Italy’s Prime Minister shared plans on how to reopen the country for travellers during his press conference at the G20 summit.
Mario Draghi attended a meeting of tourism ministers of the G20 on Tuesday, during which laid out the plans to use a national COVID pass to lure back travellers with the promise of a holiday without quarantines from mid-May.
“The pandemic has forced us to close down temporarily, but Italy is ready to welcome back the world,” PM said.
There are also efforts to reopen Europe to tourists from countries like the US, which is doing well on vaccinations but doesn’t have an internationally recognized certificate. The G20 ministers agreed that the future of tourism depends on internationally recognized certification.
Amid the pandemic, common international approaches to COVID-19 testing, vaccination, certification and information should be pursued to allow the lifting of inbound and outbound border restrictions as part of broader guidelines on tourism.
While the EU is racing to establish an EU-wide covid pass by June, the touristic countries like Italy, Greece and Cyprus are rushing out their own measures.

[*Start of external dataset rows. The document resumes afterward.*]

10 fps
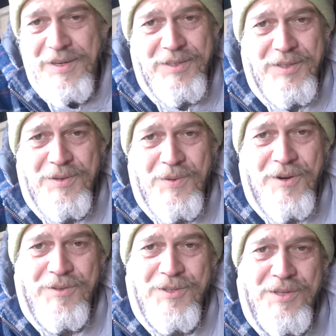I don't know
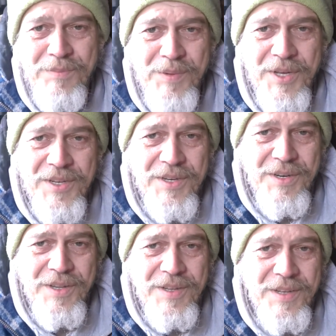where it's going to be in
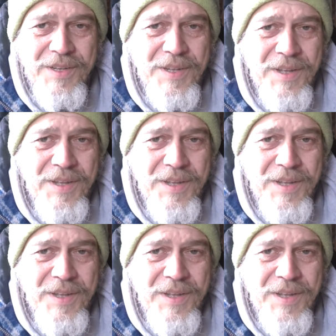another,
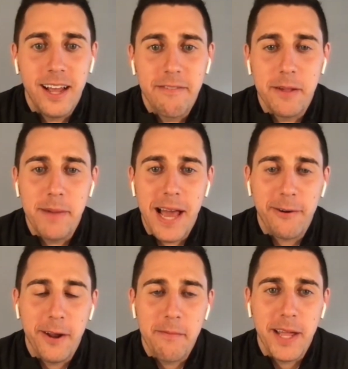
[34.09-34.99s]
have any
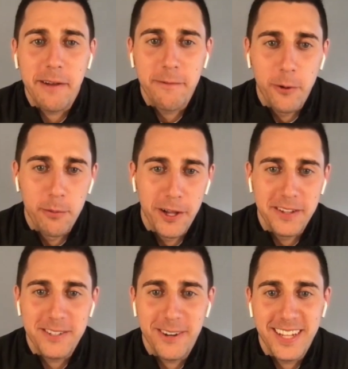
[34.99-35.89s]
background on me, I have four
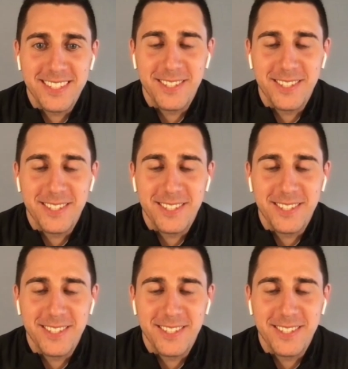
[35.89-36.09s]
brothers, right?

Italy to launch its green pass scheme early
Italy also opens its green pass scheme up to non-EU countries such as the US and the UK, Tourism Minister Massimo Garavaglia explained. He added the move in mid-May will help Italy “not to be competitively disadvantaged versus other countries that already have the green pass”.
Pandemic killed the touristic industry across the globe, in particular, the loss of foreign tourists last year cost Italy €28 billion. The G20 ministers noting that last year tourist arrivals fell by almost three-quarters which cost 62 million jobs around the world.
“The resumption of travel and tourism is crucial for global economic recovery,” G20 ministers said in a joint communiqué.
The officials from the EU Council and European Parliament met for the first time Monday to discuss the digital green certificates. The EU Parliament wants the pass to be used to lift additional travel restrictions such as quarantines, but member countries insist that should be up to EU capitals.